Dataset entries:

____

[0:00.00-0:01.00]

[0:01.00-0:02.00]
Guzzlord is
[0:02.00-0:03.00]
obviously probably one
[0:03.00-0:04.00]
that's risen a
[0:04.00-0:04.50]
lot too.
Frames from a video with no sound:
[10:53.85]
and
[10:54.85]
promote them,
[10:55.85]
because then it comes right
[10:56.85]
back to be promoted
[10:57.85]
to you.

____

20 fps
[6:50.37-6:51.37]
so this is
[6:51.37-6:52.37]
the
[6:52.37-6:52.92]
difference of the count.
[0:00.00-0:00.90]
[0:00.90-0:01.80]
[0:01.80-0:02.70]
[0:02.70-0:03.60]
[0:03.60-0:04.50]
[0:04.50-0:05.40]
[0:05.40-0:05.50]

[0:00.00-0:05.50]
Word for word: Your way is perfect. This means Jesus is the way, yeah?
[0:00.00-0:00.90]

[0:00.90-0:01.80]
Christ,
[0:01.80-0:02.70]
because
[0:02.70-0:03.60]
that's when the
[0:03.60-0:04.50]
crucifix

____

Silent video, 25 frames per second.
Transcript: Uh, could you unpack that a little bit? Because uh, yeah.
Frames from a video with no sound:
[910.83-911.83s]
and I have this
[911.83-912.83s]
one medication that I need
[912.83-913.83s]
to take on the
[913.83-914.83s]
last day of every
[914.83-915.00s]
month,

____

** To do **
Restate word for word the lines of the data above, starting at the line containing "[6:51.37-6:52.37]" and ending at the line containing "Word for word: Your", both included, and nothing more.

** Task response **
[6:51.37-6:52.37]
the
[6:52.37-6:52.92]
difference of the count.
[0:00.00-0:00.90]
[0:00.90-0:01.80]
[0:01.80-0:02.70]
[0:02.70-0:03.60]
[0:03.60-0:04.50]
[0:04.50-0:05.40]
[0:05.40-0:05.50]

[0:00.00-0:05.50]
Word for word: Your way is perfect. This means Jesus is the way, yeah?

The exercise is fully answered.